Though the cause of Trout’s Morton’s neuroma — described on the Mayo Clinic’s website as a painful condition that affects the ball of the foot, most commonly between the third and fourth toes — is unknown, his recovery period isn’t expected to last more than four weeks or significantly impact his offseason routine.
Trout had battled several flare-ups since August. This time, however, none of the Angels’ treatments, including cryoablation and cortisone injections, relieved the pain.
“It’s not just the playing,” Ausmus said. “Walking around in shower shoes in the clubhouse was hurting. … Nothing was helping it. We’ve hit a wall.”
Trout joins Shohei Ohtani, who underwent season-ending left knee surgery Friday, and Justin Upton, who has been shut down with a right knee injury, as the latest Angel to have his season cut short.
It remains unclear whether All-Star infielder Tommy La Stella will play again this year, as he continues to recover from a right tibia fracture suffered July 2. Catcher Max Stassi is also in “a holding pattern,” Ausmus said, as he nurses a sore oblique.

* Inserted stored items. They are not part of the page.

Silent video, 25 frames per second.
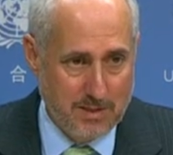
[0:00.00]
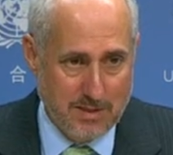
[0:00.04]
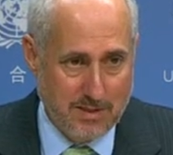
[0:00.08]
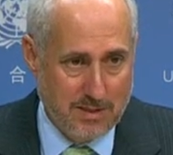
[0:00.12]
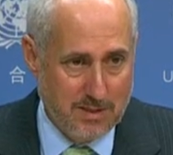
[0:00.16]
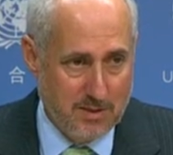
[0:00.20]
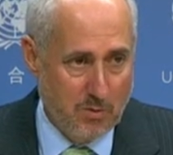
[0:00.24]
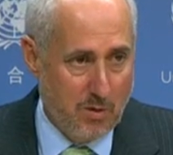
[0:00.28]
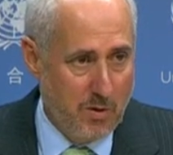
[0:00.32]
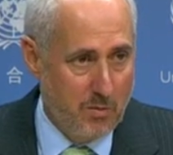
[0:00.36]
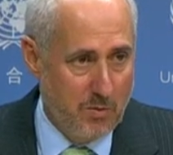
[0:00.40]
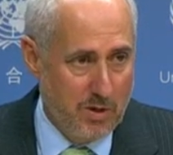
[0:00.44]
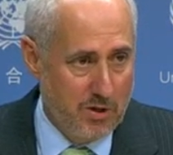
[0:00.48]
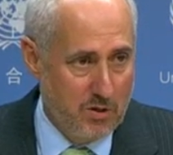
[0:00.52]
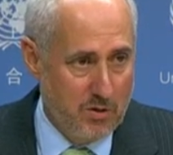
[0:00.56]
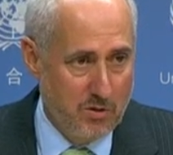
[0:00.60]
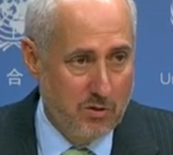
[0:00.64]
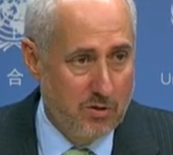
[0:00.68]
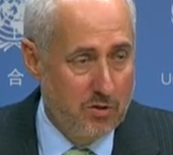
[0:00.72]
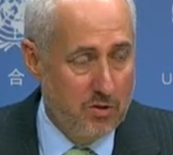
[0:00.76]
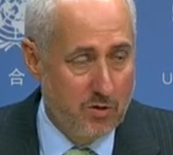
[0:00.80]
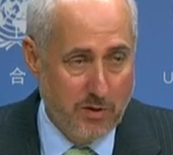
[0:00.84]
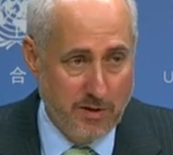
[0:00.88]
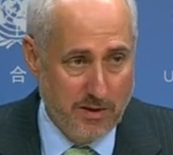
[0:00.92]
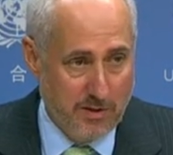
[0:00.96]
This is what we
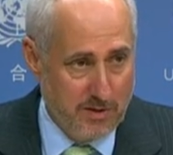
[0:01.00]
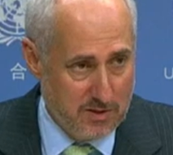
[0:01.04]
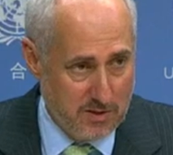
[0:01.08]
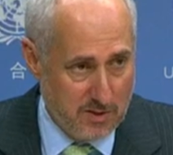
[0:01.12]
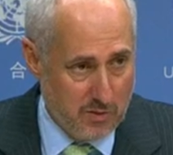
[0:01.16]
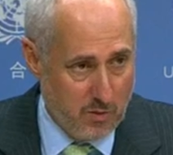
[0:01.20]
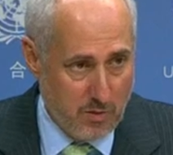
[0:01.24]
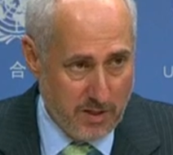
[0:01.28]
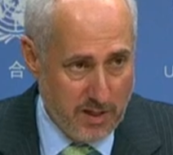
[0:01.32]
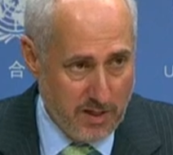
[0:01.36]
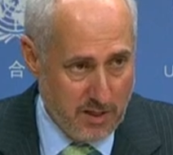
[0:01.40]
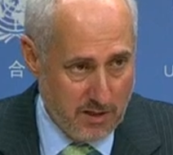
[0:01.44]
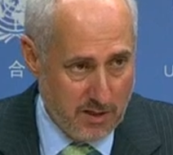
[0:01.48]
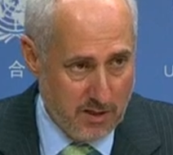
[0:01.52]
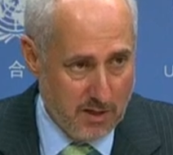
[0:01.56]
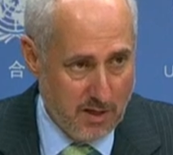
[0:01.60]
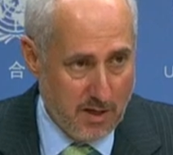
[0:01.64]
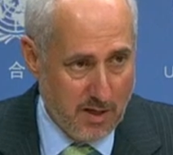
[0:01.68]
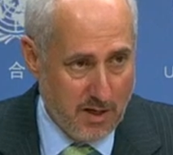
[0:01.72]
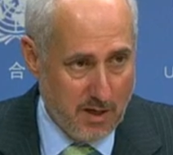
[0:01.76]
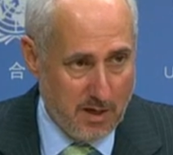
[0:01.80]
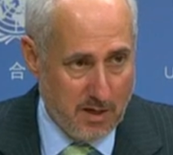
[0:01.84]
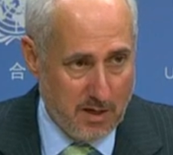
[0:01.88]
do during this week.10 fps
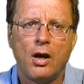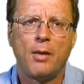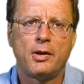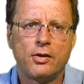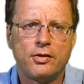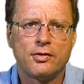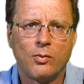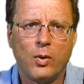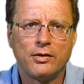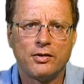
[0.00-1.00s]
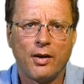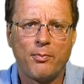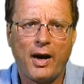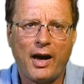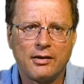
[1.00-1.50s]
and because it's a
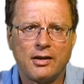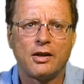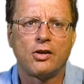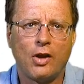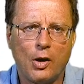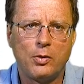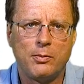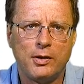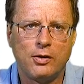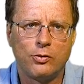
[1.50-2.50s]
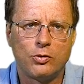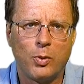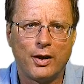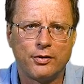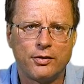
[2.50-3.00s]
one-time pad, it can only be used
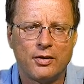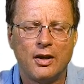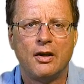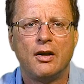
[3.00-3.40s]
once.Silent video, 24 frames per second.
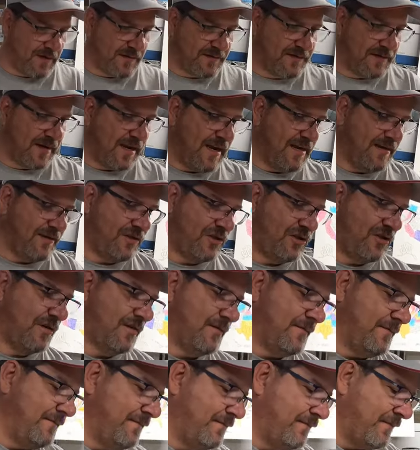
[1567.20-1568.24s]
box H,
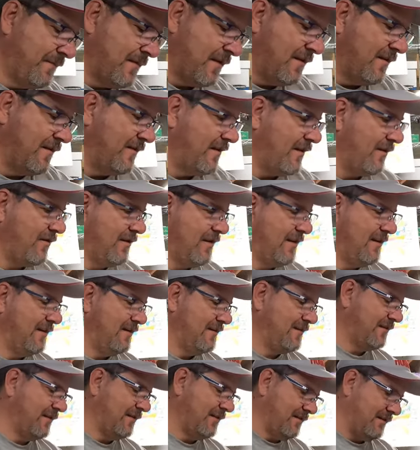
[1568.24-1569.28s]
there
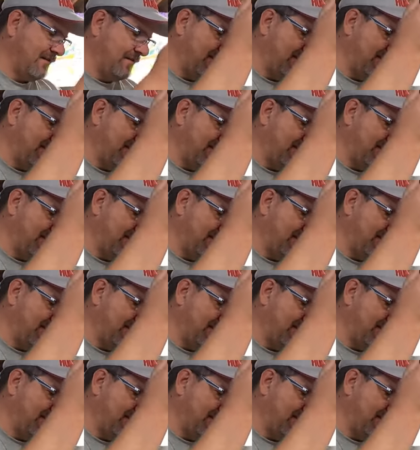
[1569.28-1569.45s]
isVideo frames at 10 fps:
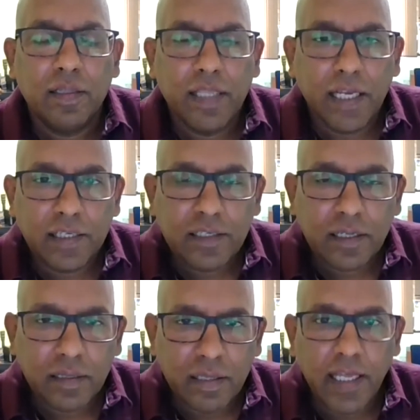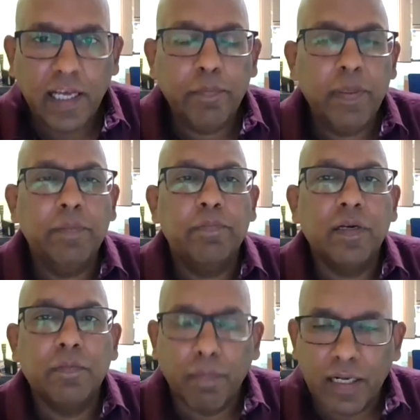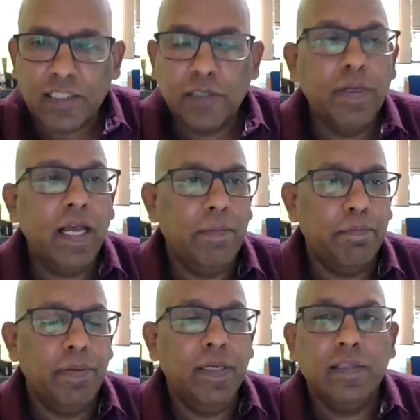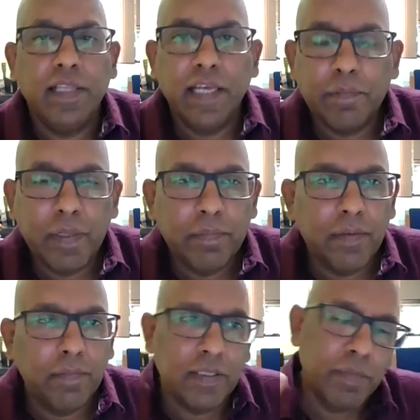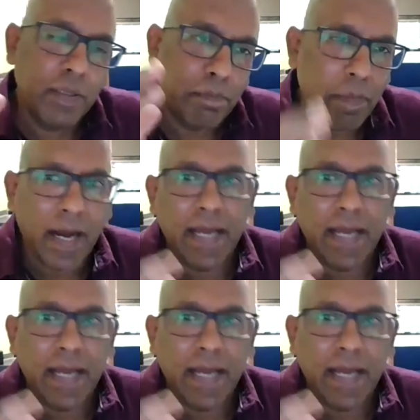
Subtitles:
that their people must be happy, their people must be by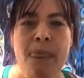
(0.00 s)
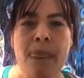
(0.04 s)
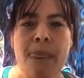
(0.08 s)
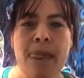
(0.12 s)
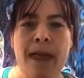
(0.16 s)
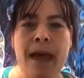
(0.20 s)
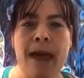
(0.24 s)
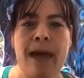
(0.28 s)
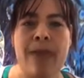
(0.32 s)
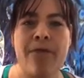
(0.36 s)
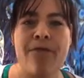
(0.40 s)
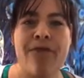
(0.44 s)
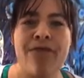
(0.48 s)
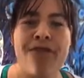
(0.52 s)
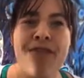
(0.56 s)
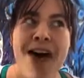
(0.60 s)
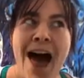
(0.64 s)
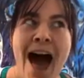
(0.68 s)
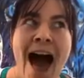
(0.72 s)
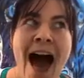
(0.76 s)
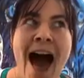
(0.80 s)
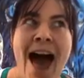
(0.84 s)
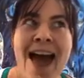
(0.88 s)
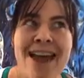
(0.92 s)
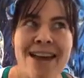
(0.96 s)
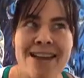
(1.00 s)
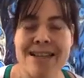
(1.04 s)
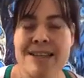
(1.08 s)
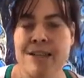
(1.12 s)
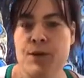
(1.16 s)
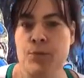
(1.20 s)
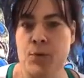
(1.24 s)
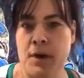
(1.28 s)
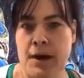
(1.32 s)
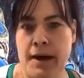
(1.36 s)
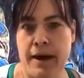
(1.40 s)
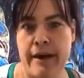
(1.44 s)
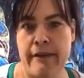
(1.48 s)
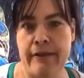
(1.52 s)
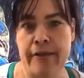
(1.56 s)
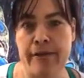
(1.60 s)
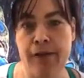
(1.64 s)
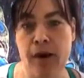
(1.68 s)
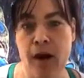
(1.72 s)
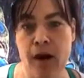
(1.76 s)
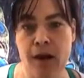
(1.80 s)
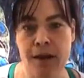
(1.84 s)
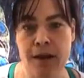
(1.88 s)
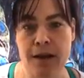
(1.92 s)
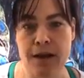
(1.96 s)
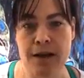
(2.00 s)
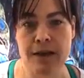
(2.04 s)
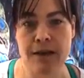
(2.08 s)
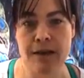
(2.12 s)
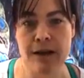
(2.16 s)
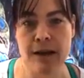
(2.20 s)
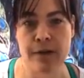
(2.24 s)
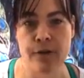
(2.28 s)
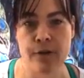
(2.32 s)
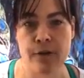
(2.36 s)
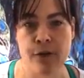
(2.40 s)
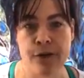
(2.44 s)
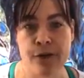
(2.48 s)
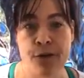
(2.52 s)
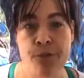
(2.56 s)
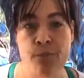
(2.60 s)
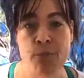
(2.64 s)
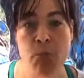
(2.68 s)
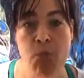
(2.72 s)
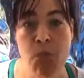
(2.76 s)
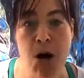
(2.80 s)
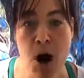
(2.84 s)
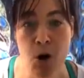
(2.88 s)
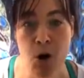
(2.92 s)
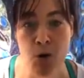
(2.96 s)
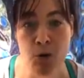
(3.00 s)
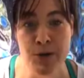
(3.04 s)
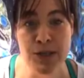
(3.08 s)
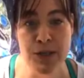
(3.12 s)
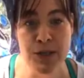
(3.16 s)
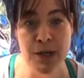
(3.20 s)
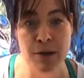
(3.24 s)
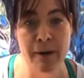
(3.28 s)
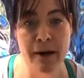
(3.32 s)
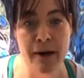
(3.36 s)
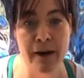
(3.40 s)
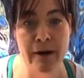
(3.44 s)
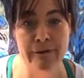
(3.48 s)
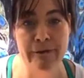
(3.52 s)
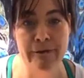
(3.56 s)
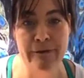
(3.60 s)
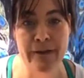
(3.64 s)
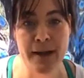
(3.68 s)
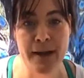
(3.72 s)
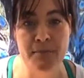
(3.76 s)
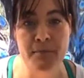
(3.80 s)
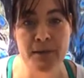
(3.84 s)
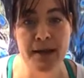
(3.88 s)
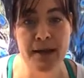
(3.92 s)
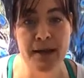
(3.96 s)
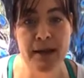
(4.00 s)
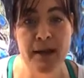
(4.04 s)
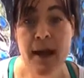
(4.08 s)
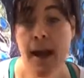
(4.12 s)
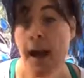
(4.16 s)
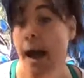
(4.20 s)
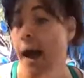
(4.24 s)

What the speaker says: And that is what I've fallen in love with most about family.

On the field, the Angels snapped a six-game skid Sunday thanks to four runs batted in from Albert Pujols, who hit his 23rd home run of the year; four strong innings from Patrick Sandoval, who allowed just one run and struck out four in another promising start; and a four-out save from Hansel Robles, who entered the game in the eighth after set-up man Ty Buttrey gave up a three-run homer that cut the Angels’ lead to two.
“These guys have a job to do,” Ausmus said. “With injuries to Trout, Upton, even Stassi, there’s opportunity for other players. They can take advantage of the opportunities or let it go by the wayside.”
Trout is planning to accompany the team to New York this week before having the procedure performed. He couldn’t help but sound frustrated talking about the injury.
“Some days, once it would flare up, it was tough to walk,” Trout said. “It sucks. ... It’ll be great when it gets out.”